Reproduce verbatim all of the data given below, but do not carry over the images.

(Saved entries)
□ □ □ □ □

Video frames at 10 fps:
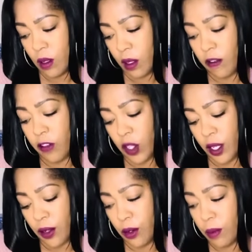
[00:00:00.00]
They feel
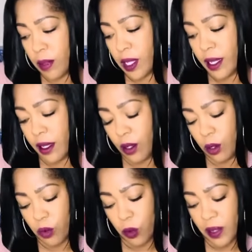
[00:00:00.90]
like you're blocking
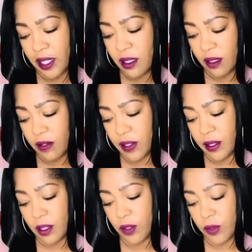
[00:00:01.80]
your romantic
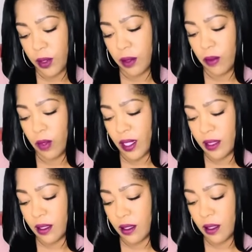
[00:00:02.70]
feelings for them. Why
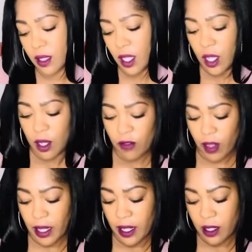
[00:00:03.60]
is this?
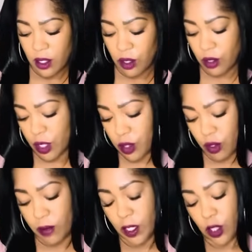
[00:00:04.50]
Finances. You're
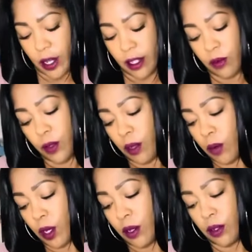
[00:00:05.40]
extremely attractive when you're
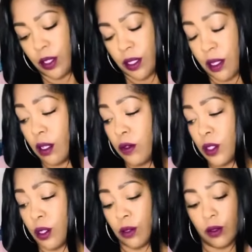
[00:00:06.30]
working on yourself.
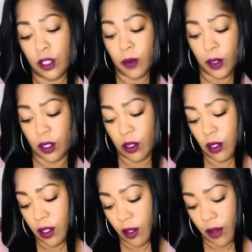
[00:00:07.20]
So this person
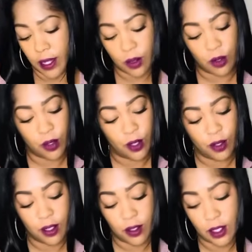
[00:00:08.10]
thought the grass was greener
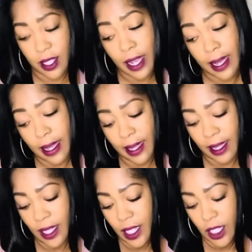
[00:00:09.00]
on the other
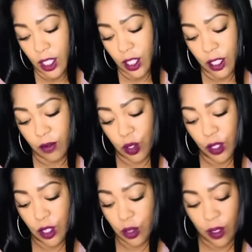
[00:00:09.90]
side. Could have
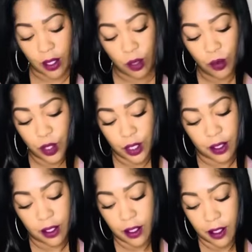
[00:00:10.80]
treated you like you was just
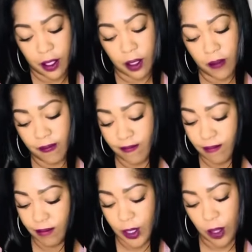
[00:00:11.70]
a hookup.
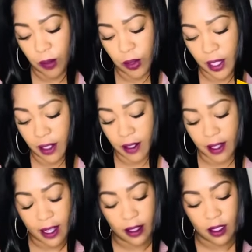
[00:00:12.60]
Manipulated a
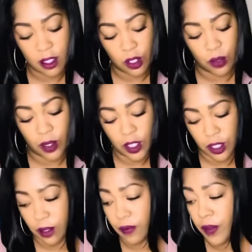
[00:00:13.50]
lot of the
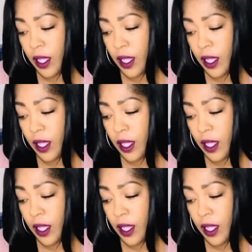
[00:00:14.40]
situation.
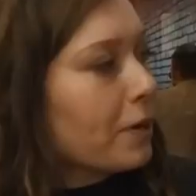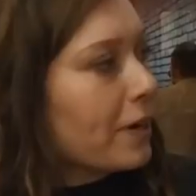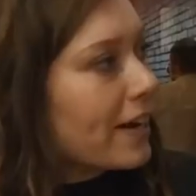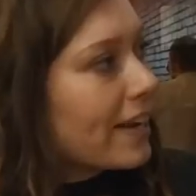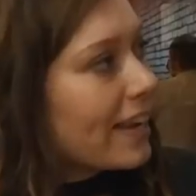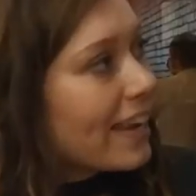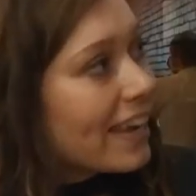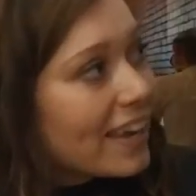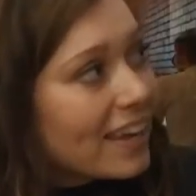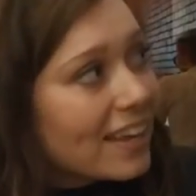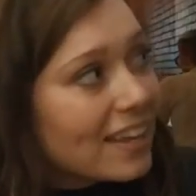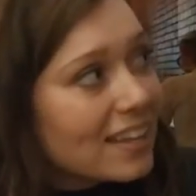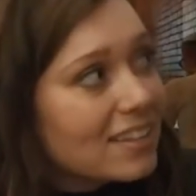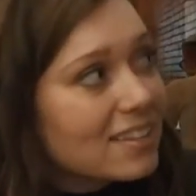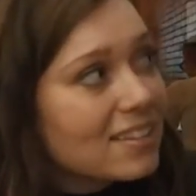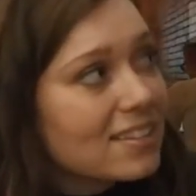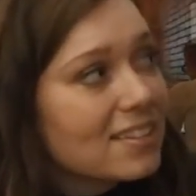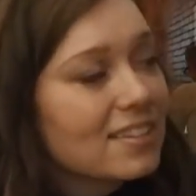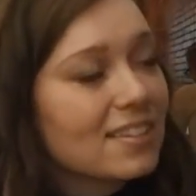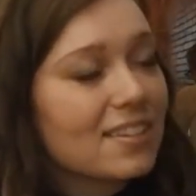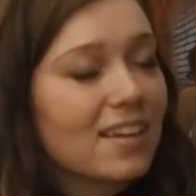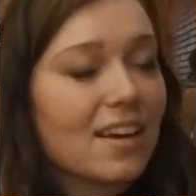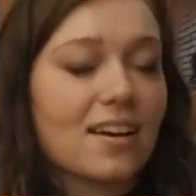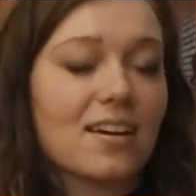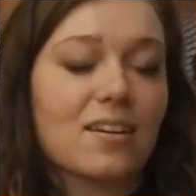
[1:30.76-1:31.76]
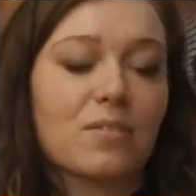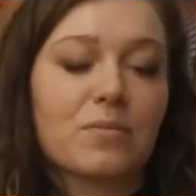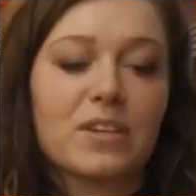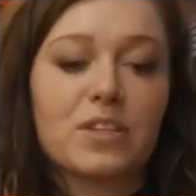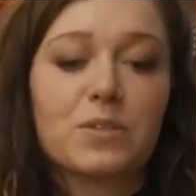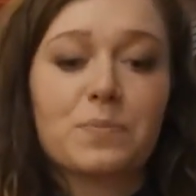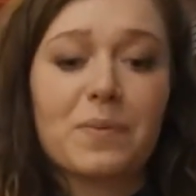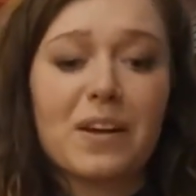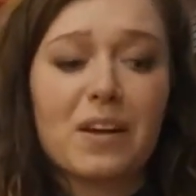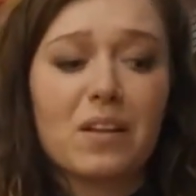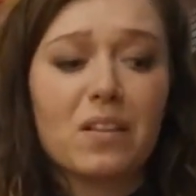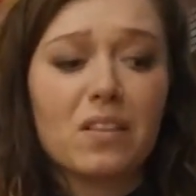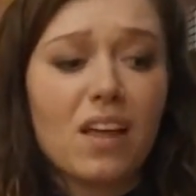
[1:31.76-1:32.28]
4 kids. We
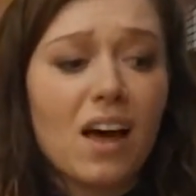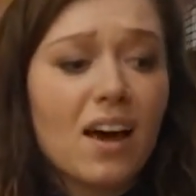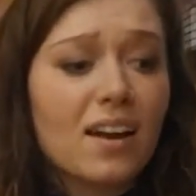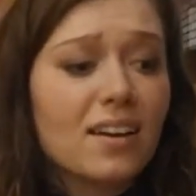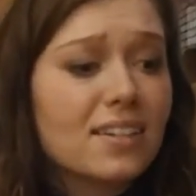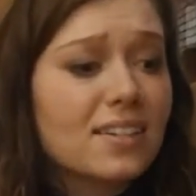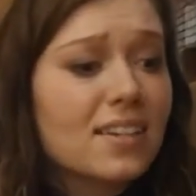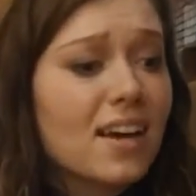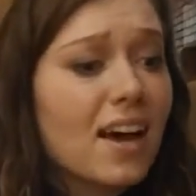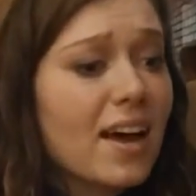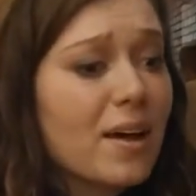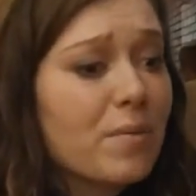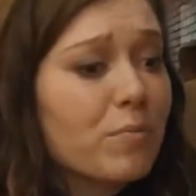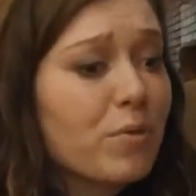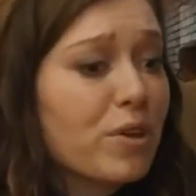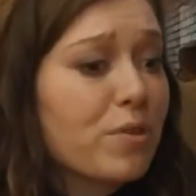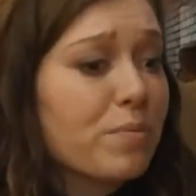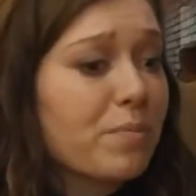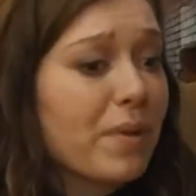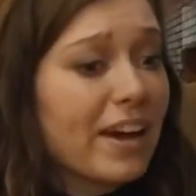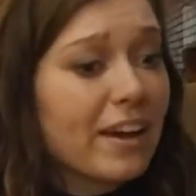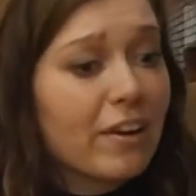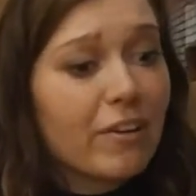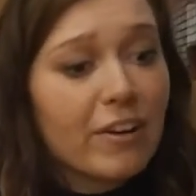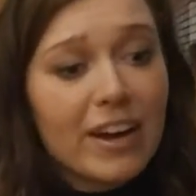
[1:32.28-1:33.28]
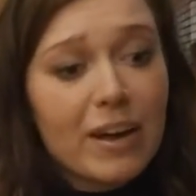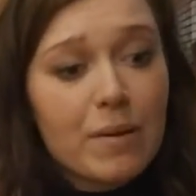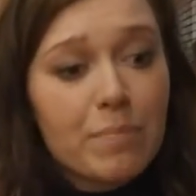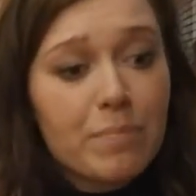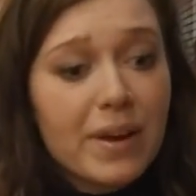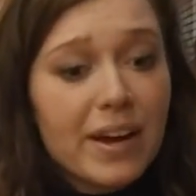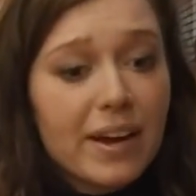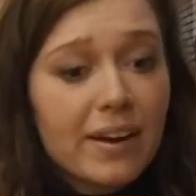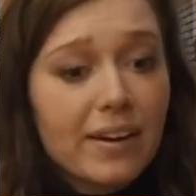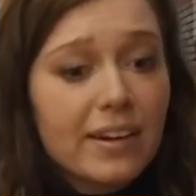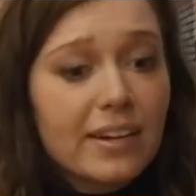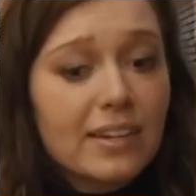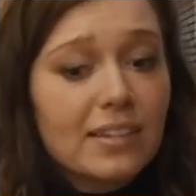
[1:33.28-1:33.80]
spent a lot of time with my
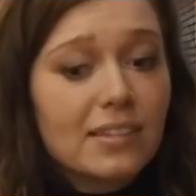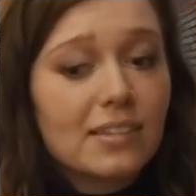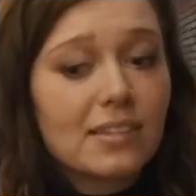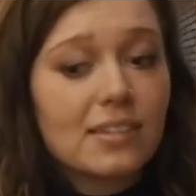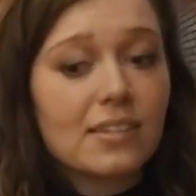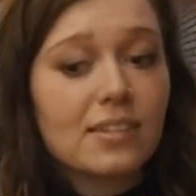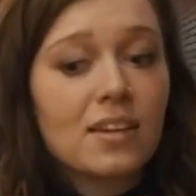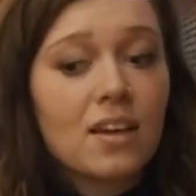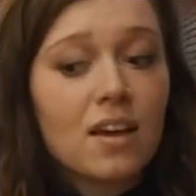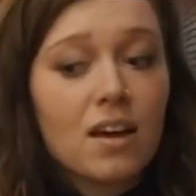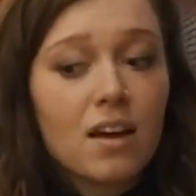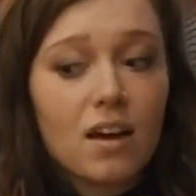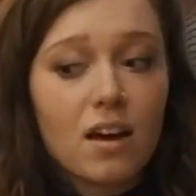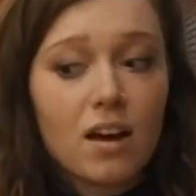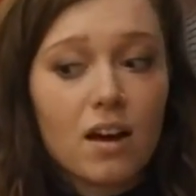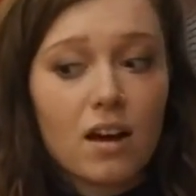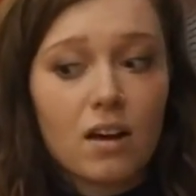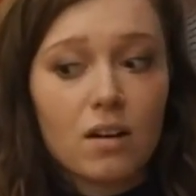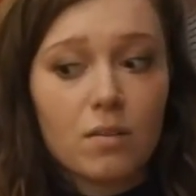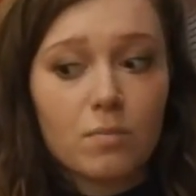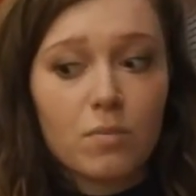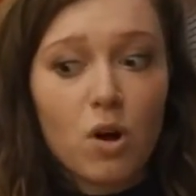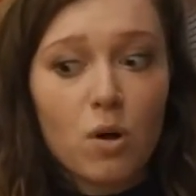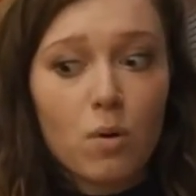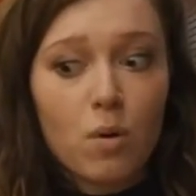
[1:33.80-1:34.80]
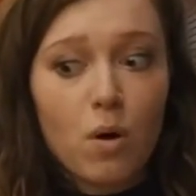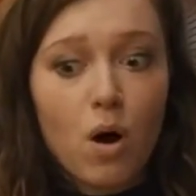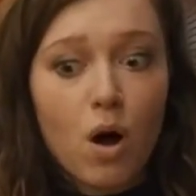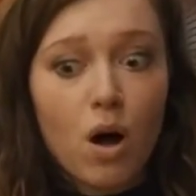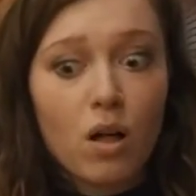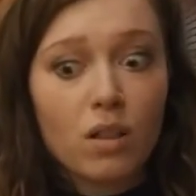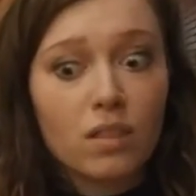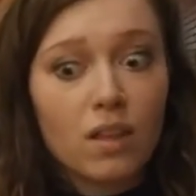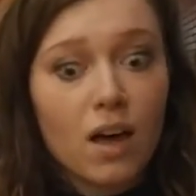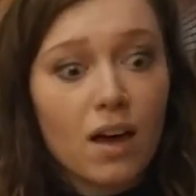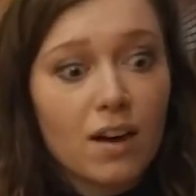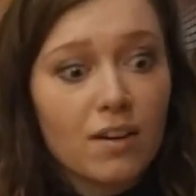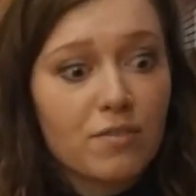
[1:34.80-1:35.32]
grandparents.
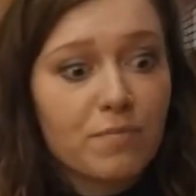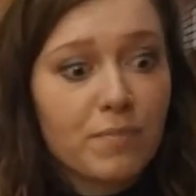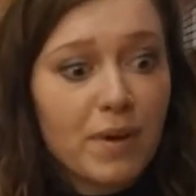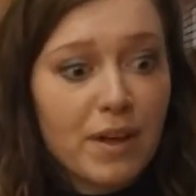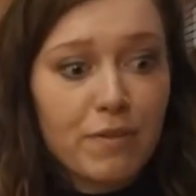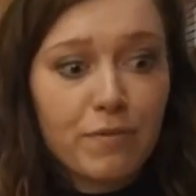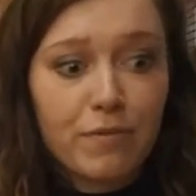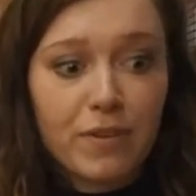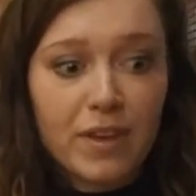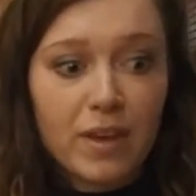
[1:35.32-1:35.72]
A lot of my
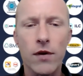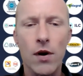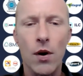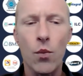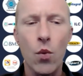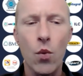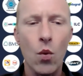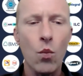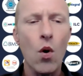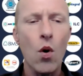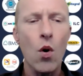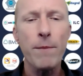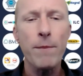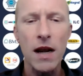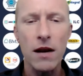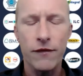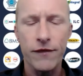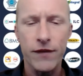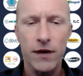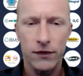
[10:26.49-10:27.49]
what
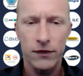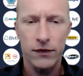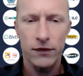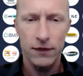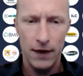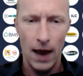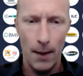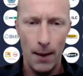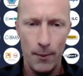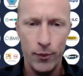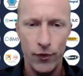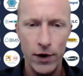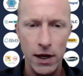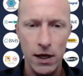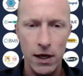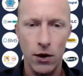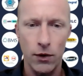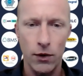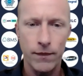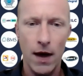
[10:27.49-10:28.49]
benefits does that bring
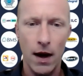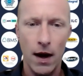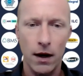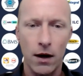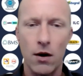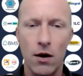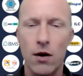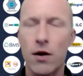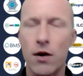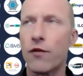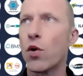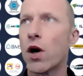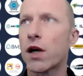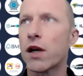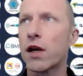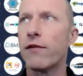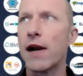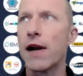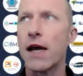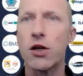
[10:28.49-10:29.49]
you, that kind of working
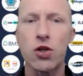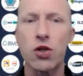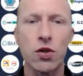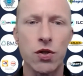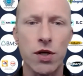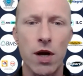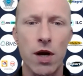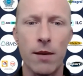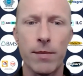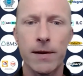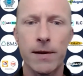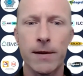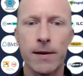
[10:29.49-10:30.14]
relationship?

□ □ □ □ □

> [Solved exercise]
Video frames at 10 fps:
[00:00:00.00]
They feel
[00:00:00.90]
like you're blocking
[00:00:01.80]
your romantic
[00:00:02.70]
feelings for them. Why
[00:00:03.60]
is this?
[00:00:04.50]
Finances. You're
[00:00:05.40]
extremely attractive when you're
[00:00:06.30]
working on yourself.
[00:00:07.20]
So this person
[00:00:08.10]
thought the grass was greener
[00:00:09.00]
on the other
[00:00:09.90]
side. Could have
[00:00:10.80]
treated you like you was just
[00:00:11.70]
a hookup.
[00:00:12.60]
Manipulated a
[00:00:13.50]
lot of the
[00:00:14.40]
situation.
[1:30.76-1:31.76]
[1:31.76-1:32.28]
4 kids. We
[1:32.28-1:33.28]
[1:33.28-1:33.80]
spent a lot of time with my
[1:33.80-1:34.80]
[1:34.80-1:35.32]
grandparents.
[1:35.32-1:35.72]
A lot of my
[10:26.49-10:27.49]
what
[10:27.49-10:28.49]
benefits does that bring
[10:28.49-10:29.49]
you, that kind of working
[10:29.49-10:30.14]
relationship?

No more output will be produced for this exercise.